While some see the bill as a way to alleviate financial and time strains
on counties, others say it could take away a convict's hope of parole.

"If you don't have any hope, you'll do anything," said Harris County
District Attorney Chuck Rosenthal, who opposes the bill. "I believe in
parole as something we ought to have in the code, even for very despicable
crimes."

Rosenthal said those convicted of capital murder and sentenced to life
with the chance of parole after 40 years have something to work toward.
Without parole, he said there is little incentive to behave in prison.

Supporters of life without parole said violence isn't more likely among
prisoners who aren't eligible for parole than those who are.

They say life without parole would have prevented a case such as that of
Kenneth Allen McDuff, who had his 1966 death sentence for killing 3
teenagers commuted to life and was later released from prison. After his
release, McDuff was suspected of killing five women in Central Texas in
1991 and 1992. He was convicted of two slayings and executed in 1998.

Senate Bill 60, which proposes the life without parole option, was
introduced by Sen. Eddie Lucio, D-Brownsville, in November. It has been
referred to the criminal justice committee.

District Attorney Tim Cole, who represents Archer, Clay and Montague
counties, said he knows some of his peers don't support the option and see
it potentially weakening the death penalty. But Cole said life without
parole could help rural prosecutors.

Capital trials can bankrupt a small county and bring other cases to a halt
while prosecutors focus on one, Cole said.

"As a DA, if I think a death penalty is appropriate, I should be able to
convince a jury with life without parole on the table," Cole said. "I
don't think life without parole is the death penalty for the death
penalty."

Shannon Edmonds, director of governmental relations for the Texas District
and County Attorneys Association, said the organization's membership is
evenly divided.

"You always hear that prosecutors kill that bill every year, and that is
just not true," he said. "It's a tough bill for us."

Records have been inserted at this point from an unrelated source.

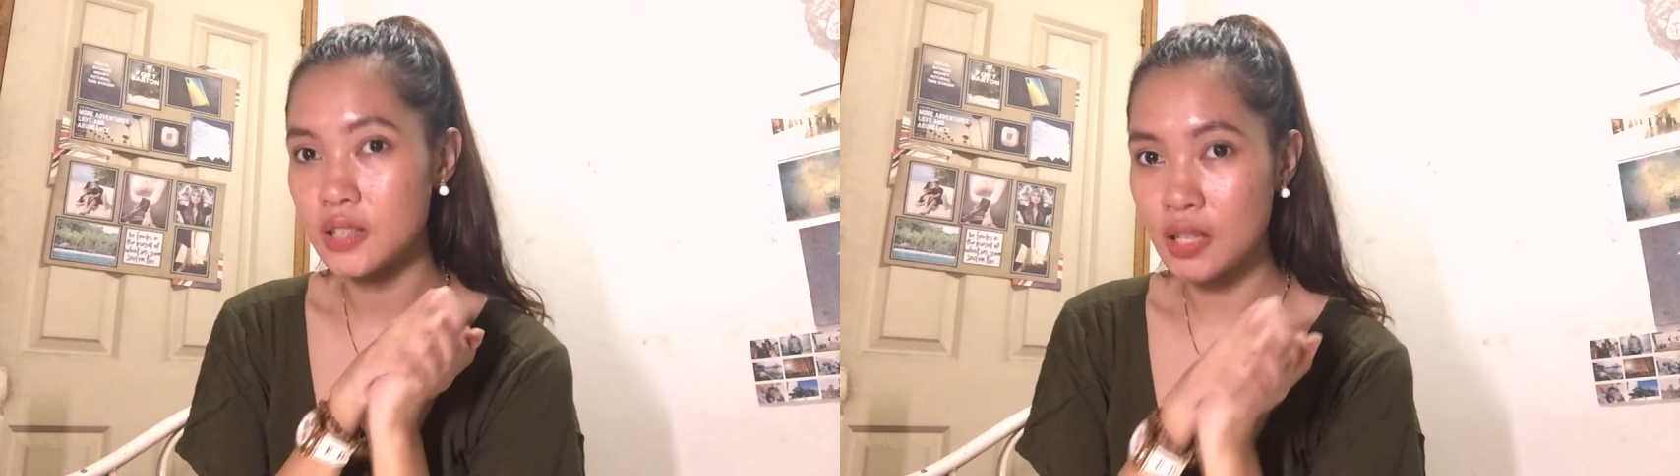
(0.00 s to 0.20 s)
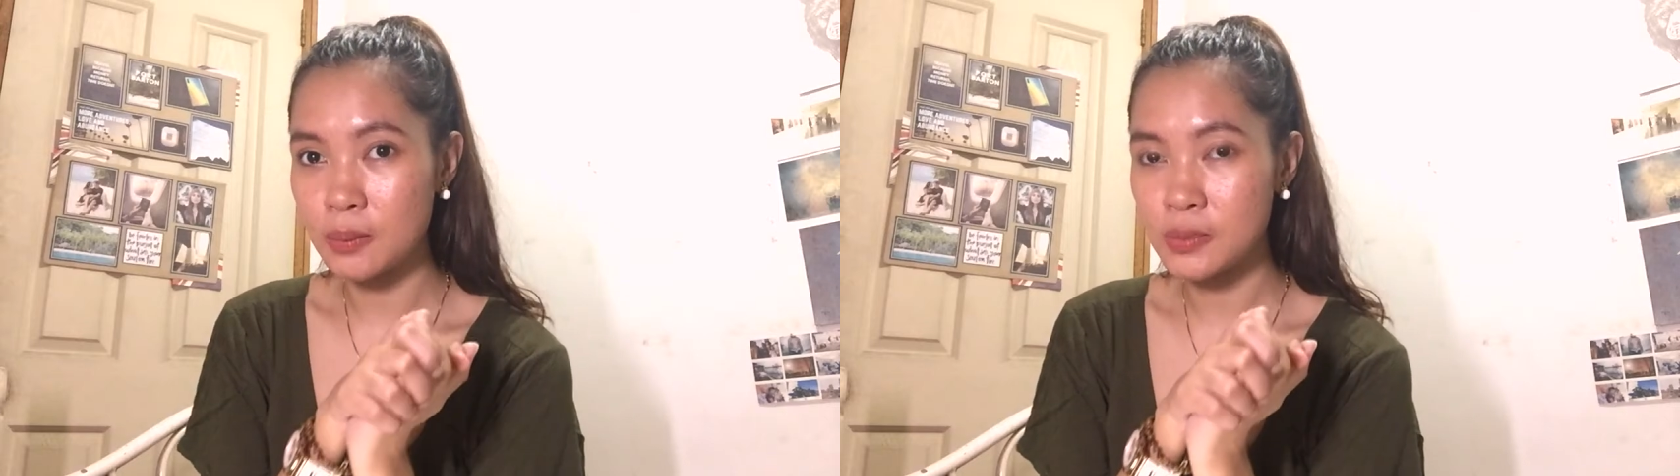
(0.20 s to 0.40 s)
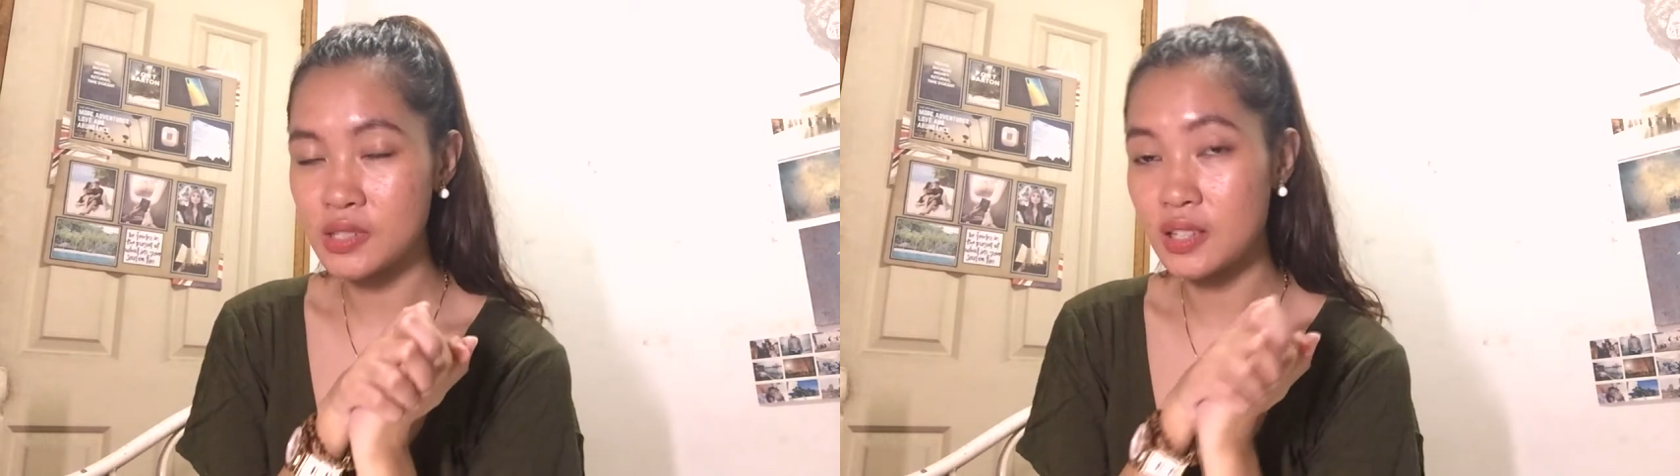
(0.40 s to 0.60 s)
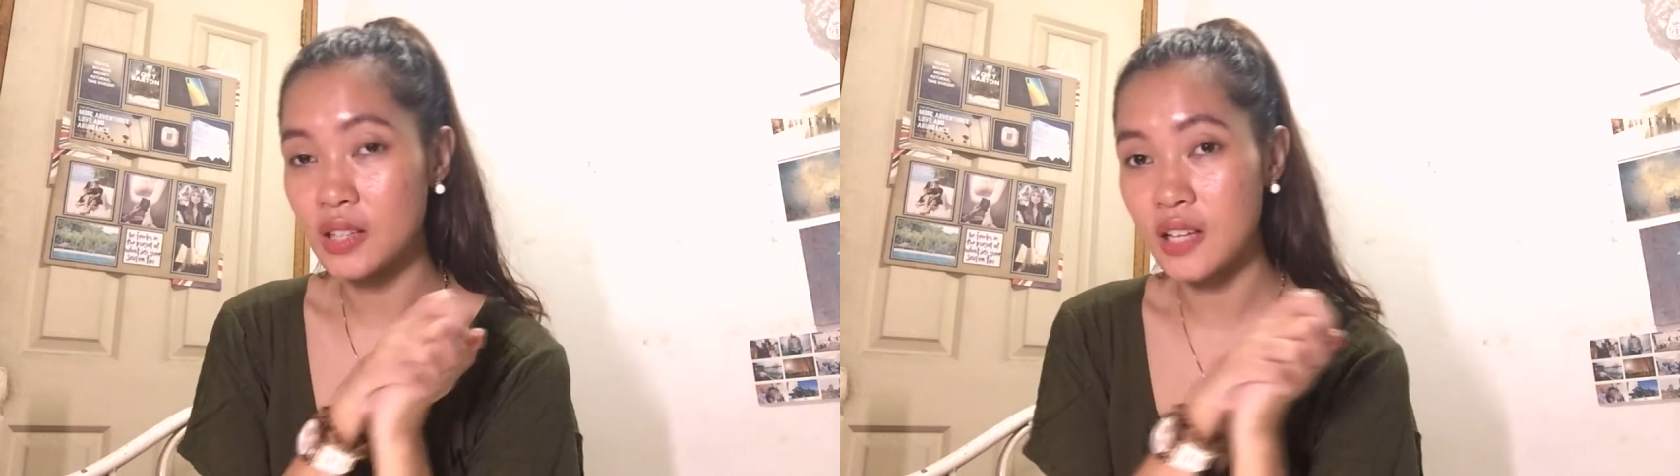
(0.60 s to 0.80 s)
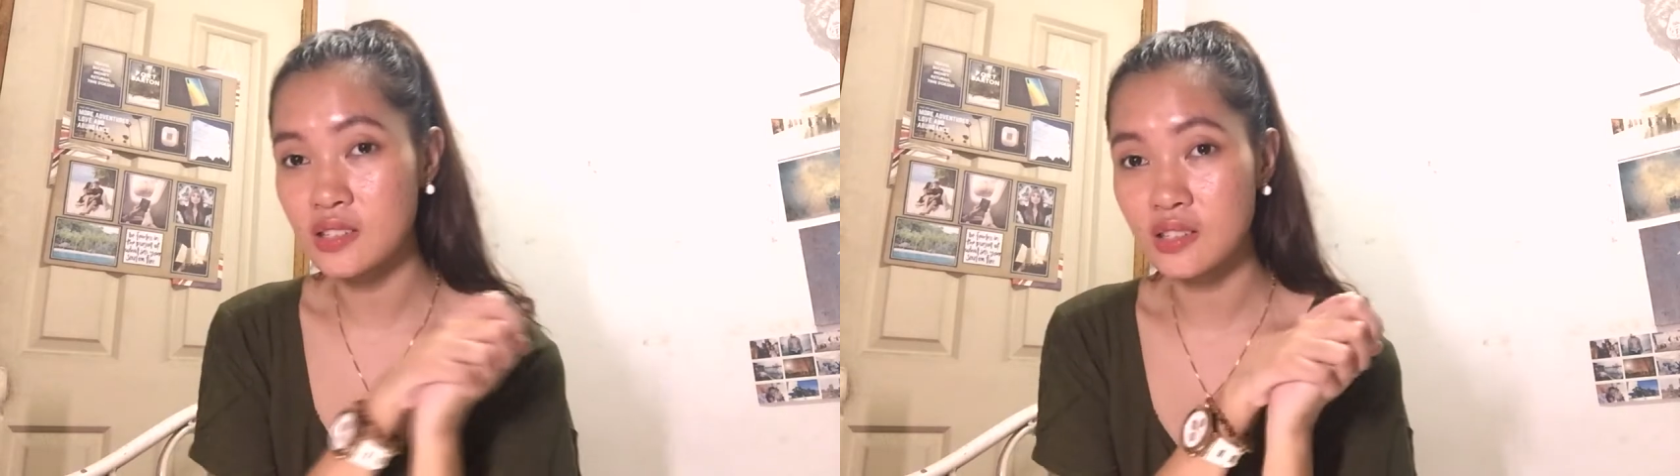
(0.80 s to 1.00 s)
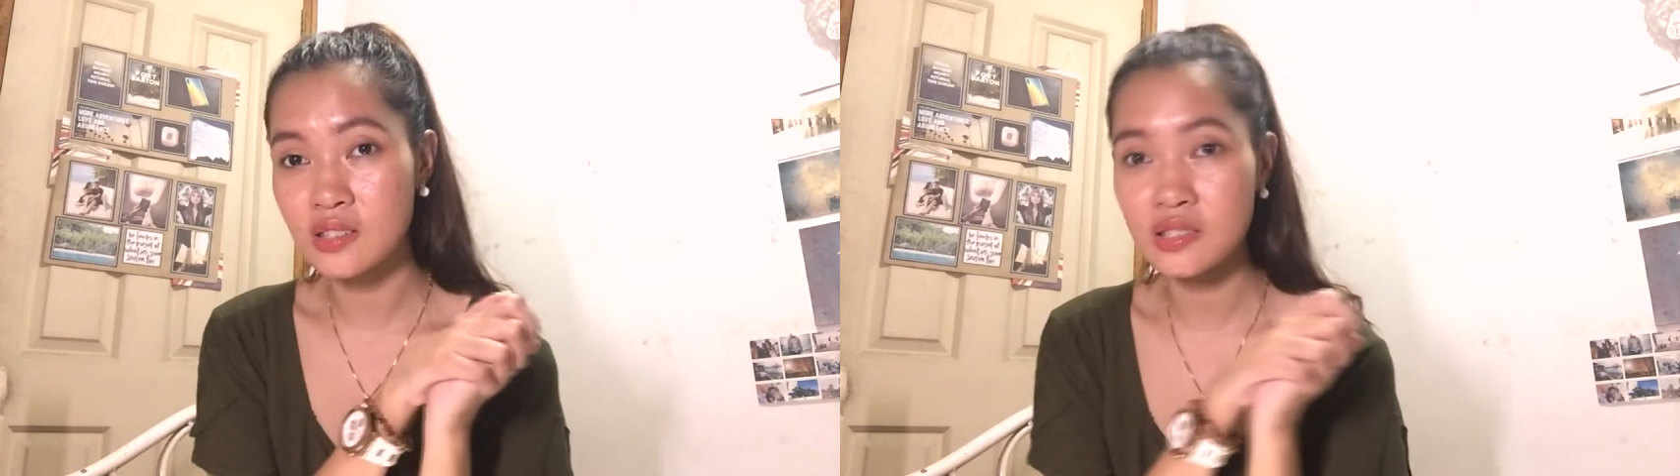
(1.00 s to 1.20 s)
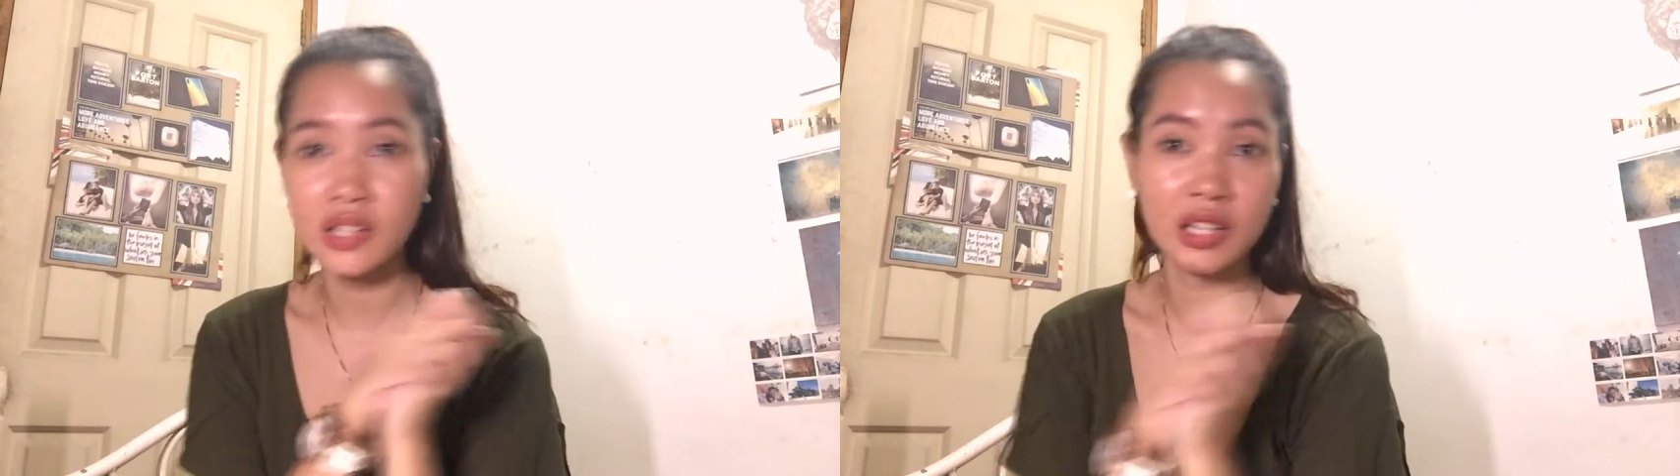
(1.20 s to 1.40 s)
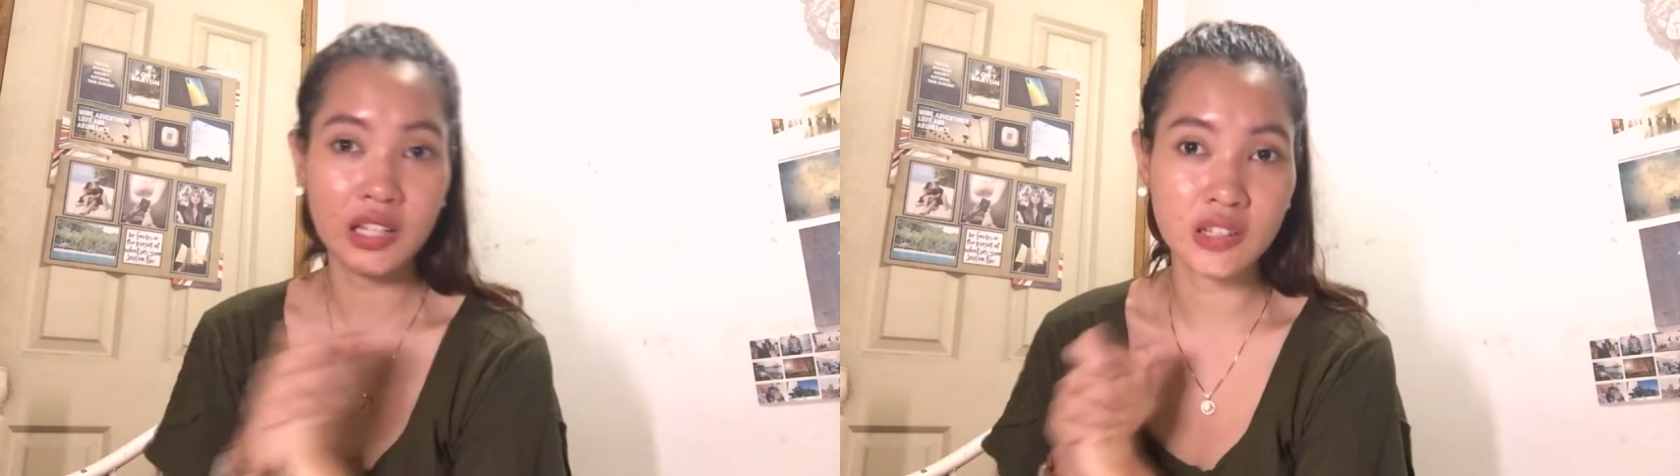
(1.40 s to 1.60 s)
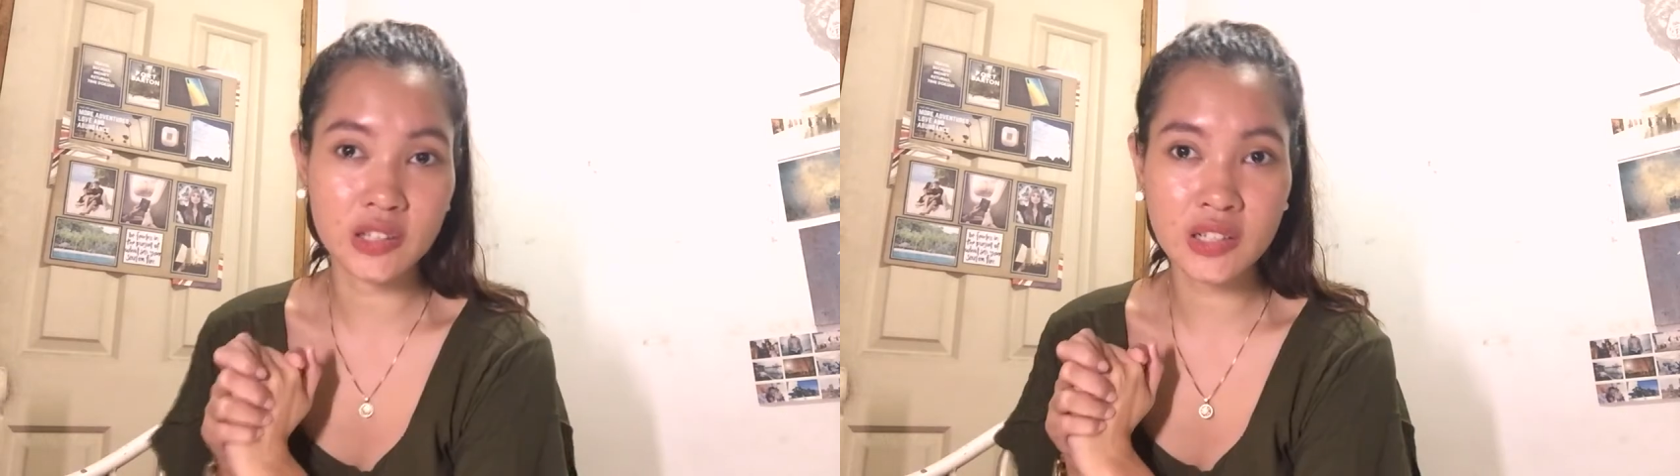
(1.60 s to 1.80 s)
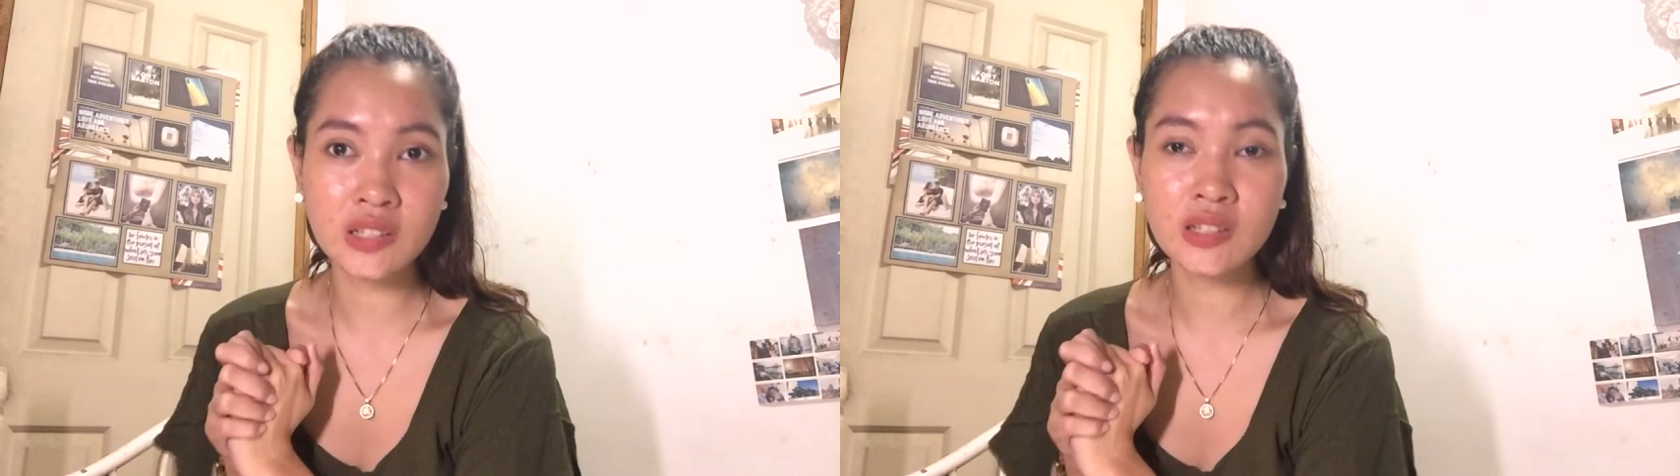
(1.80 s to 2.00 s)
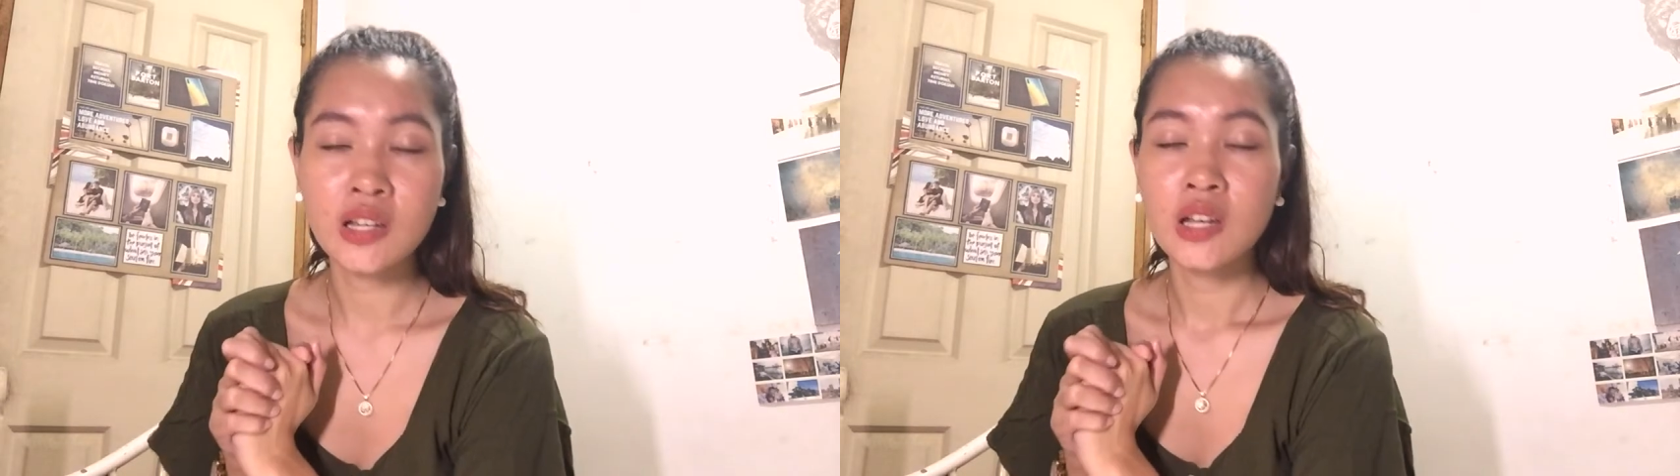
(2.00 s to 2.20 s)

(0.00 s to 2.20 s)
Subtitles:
tips and lessons that I learned.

Division among prosecutors is a promising sign for life without parole
supporter David Dow, director of the Texas Innocence Network.

"There have always been prosecutors who are in favor of life without
parole, but in the past it has been my sense that a majority of
prosecutors have been against it," he said. "It is an irony because on the
one hand prosecutors claim they want to give jurors the greatest number of
options and here they oppose something jurors want."

Rosenthal said if a new element, such as life without parole, is added
into the existing law, "it is going to lead to more litigation as to when
it should be applicable and when it shouldn't."

Edmonds said there's nothing constitutionally wrong with life without
parole. Some fear, however, if life without parole becomes an option and
if the death penalty were abolished, opponents then would begin attacking
life without parole as too lengthy, he said.

"It is one of those slippery slope arguments," Edmonds said.

Keith Hampton, a lobbyist for the Texas Criminal Defense Lawyers
Association, said others are concerned that juries would take the option
"in every case." Hampton, however, said he doesn't think that would
happen.

"When the state really wants a death verdict on somebody, they normally
get it," he said. "No one should ever underestimate how harsh life without
parole is. It is nothing to sneer at."

The heated debate over the option, and other issues related to the
ultimate punishment in the nation's busiest execution state, have been
going on for years, Edmonds said.

"It has been a long and winding road so far," he said. "Who knows where it
is going to end."

(source: Associated Press)






CONNECTICUT:

5 row inmates end hunger strike


5 death-row inmates who waged a hunger strike last week are eating again,
according to the state Department of Correction.

The inmates stopped accepting their meals last Wednesday, demanding to be
allowed to interact with one another and calling their years of solitary
confinement "inhumane and tantamount to psychological torture."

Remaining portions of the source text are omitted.